Hay momentos en los que los gobiernos hablan… porque ya terminaron de actuar.
Eso es lo que está pasando ahora en el Estrecho de Ormuz.
Donald Trump habla de cinco días. Suena a negociación, a margen, a tiempo, como si todavía hubiera algo por decidir.
Pero en el terreno, eso ya se decidió.
Las unidades desplegadas han entrado en silencio total de comunicaciones. En lenguaje militar, eso no es preparación, sino confirmación de que ya están donde tenían que estar, que no se mueven y que esperan.
Y cuando una fuerza de élite deja de hablar, no es porque duda, sino porque está lista.
Ahí es donde el relato empieza a romperse.
El plazo no está hecho para convencer a Teherán, sino para llegar a tiempo y terminar algo que no puede anunciarse antes de ejecutarse, porque si se anunciara dejaría de ser viable.
Lo que está sobre la mesa no es un acuerdo, sino una intervención directa. Trump lo dijo sin rodeos: Estados Unidos no va a supervisar ni verificar, sino entrar y tomar el uranio.
Durante años, el mundo jugó a lo mismo: inspectores, acuerdos, prórrogas, advertencias. Un sistema frágil, lleno de grietas, pero útil para retrasar lo inevitable sin enfrentarlo del todo.
Esa lógica se terminó.
Ahora no se trata de vigilar el umbral, sino de cruzarlo primero.
Para entender por qué, hay que mirar atrás.
El programa nuclear iraní lleva más de veinte años acumulando tensión. Desde Natanz hasta el acuerdo de 2015, Occidente combinó presión, sabotaje silencioso y negociación. Israel nunca terminó de aceptar ese equilibrio y sostuvo siempre la misma línea: un enemigo declarado no puede tener capacidad nuclear militar.
No es una consigna, es doctrina.
En 1981, el reactor iraquí de Osirak fue destruido antes de entrar en funcionamiento, no después. En los años siguientes, esa lógica se repitió: actuar cuando todavía hay margen, no cuando ya no queda nada por hacer.
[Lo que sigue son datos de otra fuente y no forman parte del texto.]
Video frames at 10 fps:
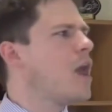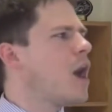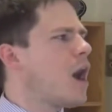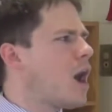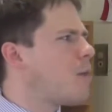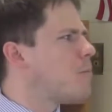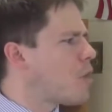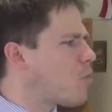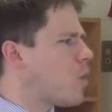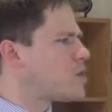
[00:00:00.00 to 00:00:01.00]

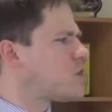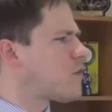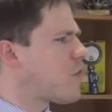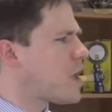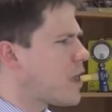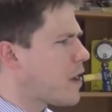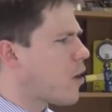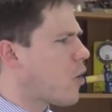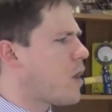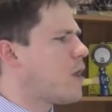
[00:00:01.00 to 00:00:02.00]
But what you see
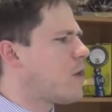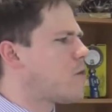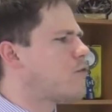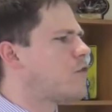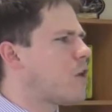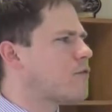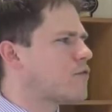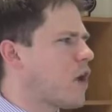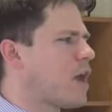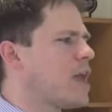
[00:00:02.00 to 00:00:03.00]
here is
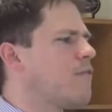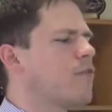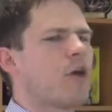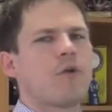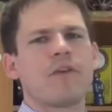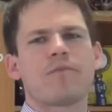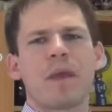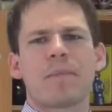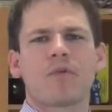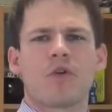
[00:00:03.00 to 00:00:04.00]
just, even though these
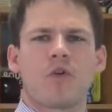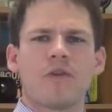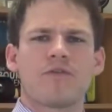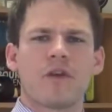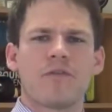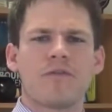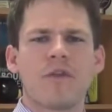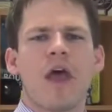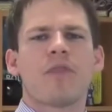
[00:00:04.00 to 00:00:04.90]
people are Christians,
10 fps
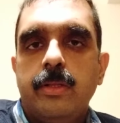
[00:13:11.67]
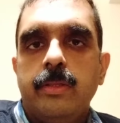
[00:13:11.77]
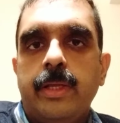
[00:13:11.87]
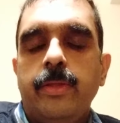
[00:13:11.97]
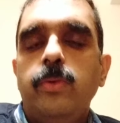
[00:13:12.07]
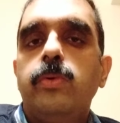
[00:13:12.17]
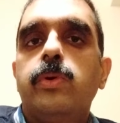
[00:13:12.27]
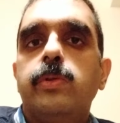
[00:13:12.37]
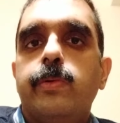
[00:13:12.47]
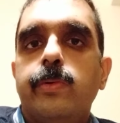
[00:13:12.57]
that you
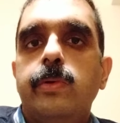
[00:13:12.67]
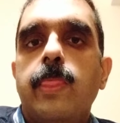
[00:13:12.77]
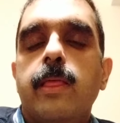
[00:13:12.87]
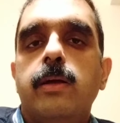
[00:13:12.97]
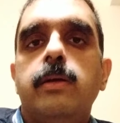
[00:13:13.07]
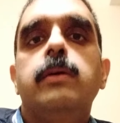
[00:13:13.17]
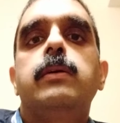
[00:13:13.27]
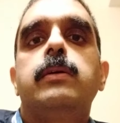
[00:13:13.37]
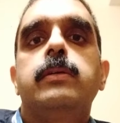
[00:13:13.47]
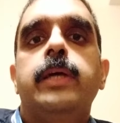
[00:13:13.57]
go through
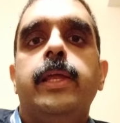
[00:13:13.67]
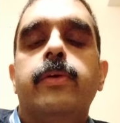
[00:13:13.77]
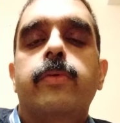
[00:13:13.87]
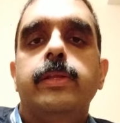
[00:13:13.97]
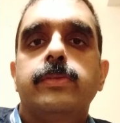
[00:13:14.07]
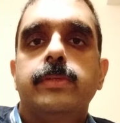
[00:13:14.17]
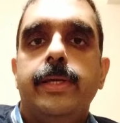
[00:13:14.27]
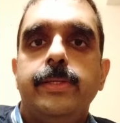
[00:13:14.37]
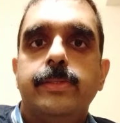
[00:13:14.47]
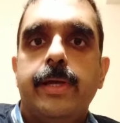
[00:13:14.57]
the Endocrine
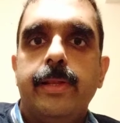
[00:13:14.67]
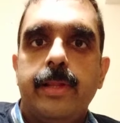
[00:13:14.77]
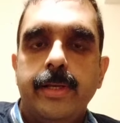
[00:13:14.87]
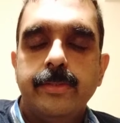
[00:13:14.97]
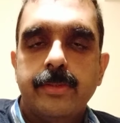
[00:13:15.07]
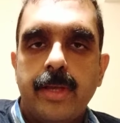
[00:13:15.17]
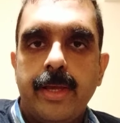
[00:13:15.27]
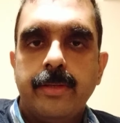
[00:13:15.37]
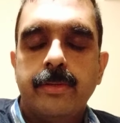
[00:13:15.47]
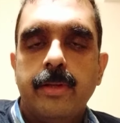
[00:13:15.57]
Society's guidelines,
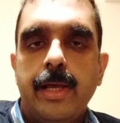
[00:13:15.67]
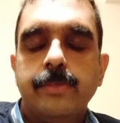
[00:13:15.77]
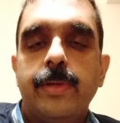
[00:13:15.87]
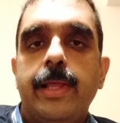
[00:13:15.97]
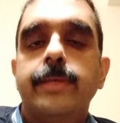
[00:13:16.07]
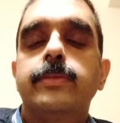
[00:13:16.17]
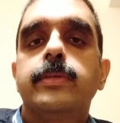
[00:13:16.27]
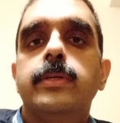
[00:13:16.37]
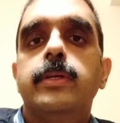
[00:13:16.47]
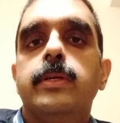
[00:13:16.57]
and as well as
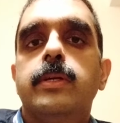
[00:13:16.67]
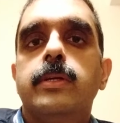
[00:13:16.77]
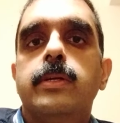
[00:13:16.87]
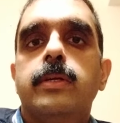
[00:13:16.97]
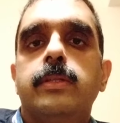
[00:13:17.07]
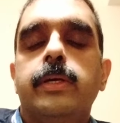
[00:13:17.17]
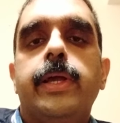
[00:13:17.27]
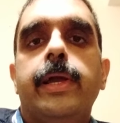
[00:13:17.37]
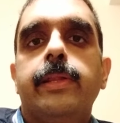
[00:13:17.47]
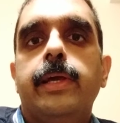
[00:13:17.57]
the
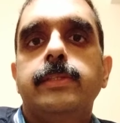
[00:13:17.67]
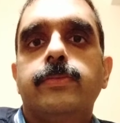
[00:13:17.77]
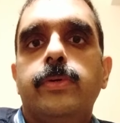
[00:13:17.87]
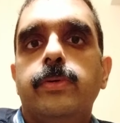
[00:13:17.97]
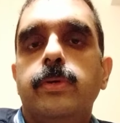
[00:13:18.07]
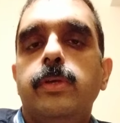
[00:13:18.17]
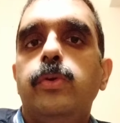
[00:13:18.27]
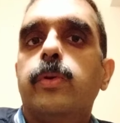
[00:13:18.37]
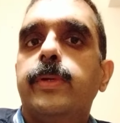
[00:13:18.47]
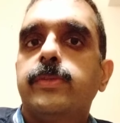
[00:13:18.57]
guidelines for
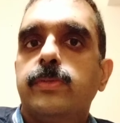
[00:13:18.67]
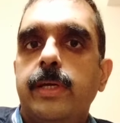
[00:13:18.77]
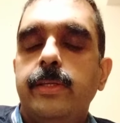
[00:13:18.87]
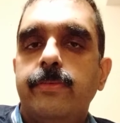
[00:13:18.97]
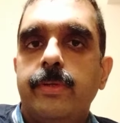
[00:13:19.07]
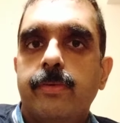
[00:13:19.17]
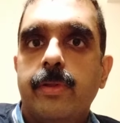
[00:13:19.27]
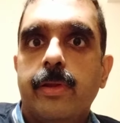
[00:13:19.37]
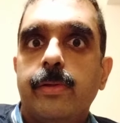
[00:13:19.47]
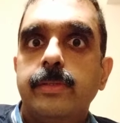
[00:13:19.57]
European Society of
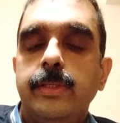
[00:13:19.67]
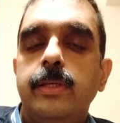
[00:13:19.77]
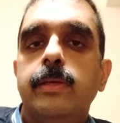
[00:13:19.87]
Endocrinology.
Hoy, ese margen parece haberse agotado.
Después de semanas de ataques, el inventario de la OIEA habla de más de 440 kilogramos de uranio enriquecido al 60%, material que ya no está bien protegido pero sigue siendo igual de peligroso. No se puede simplemente bombardear, porque eso liberaría material radiológico sobre toda la región.
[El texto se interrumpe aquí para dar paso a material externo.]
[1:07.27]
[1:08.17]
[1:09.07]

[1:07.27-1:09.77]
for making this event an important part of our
Por eso cambió la operación.
Ya no alcanza con destruir; ahora hay que entrar y llevárselo.
Y en paralelo, Irán ya no es el mismo.
La desaparición de Ali Khamenei abrió una grieta, el poder está en disputa y la sucesión no está resuelta. El intento de imponer a Mojtaba Khamenei quedó suspendido en el aire y, en ese vacío, aparece otro nombre: Hassan Khomeini.
No por casualidad.
En momentos así, los nombres no emergen, se habilitan.
Mientras las fuerzas especiales se posicionan, ese nombre cumple otra función: ofrecer una excusa para no reaccionar, una transición posible mientras, en el terreno, ocurre algo mucho más concreto.
La región, mientras tanto, se recalienta.
El ataque iraní contra la base de Diego García no cambió el equilibrio militar, fue interceptado, pero alcanzó para cambiar el marco político. El Reino Unido levantó restricciones y los B-2, diseñados para entrar donde otros no pueden, ahora tienen vía libre.
Eso no es técnico, es operativo.

Israel, por su parte, espera, no por prudencia sino por memoria.
Un país que ha vivido bajo amenaza constante no se permite errores cuando el riesgo es existencial, y en ese contexto la espera no es duda, es precisión.
Y mientras todo eso ocurre, la atención pública se corre.
Un meteorito cae en Houston, las cámaras giran y la conversación cambia. No hace falta planear una distracción para que funcione como tal, a veces simplemente aparece.
Y cuando aparece, se aprovecha.
No es la primera vez que pasa. La distancia entre lo que se dice y lo que se hace no es nueva. Menachem Begin lo dijo de otra forma: la verdad no necesita permiso para existir .
Tampoco necesita ser anunciada.
Porque esto no es una negociación que puede fallar, sino una operación que ya empezó.
Y cuando termine, probablemente la van a llamar acuerdo.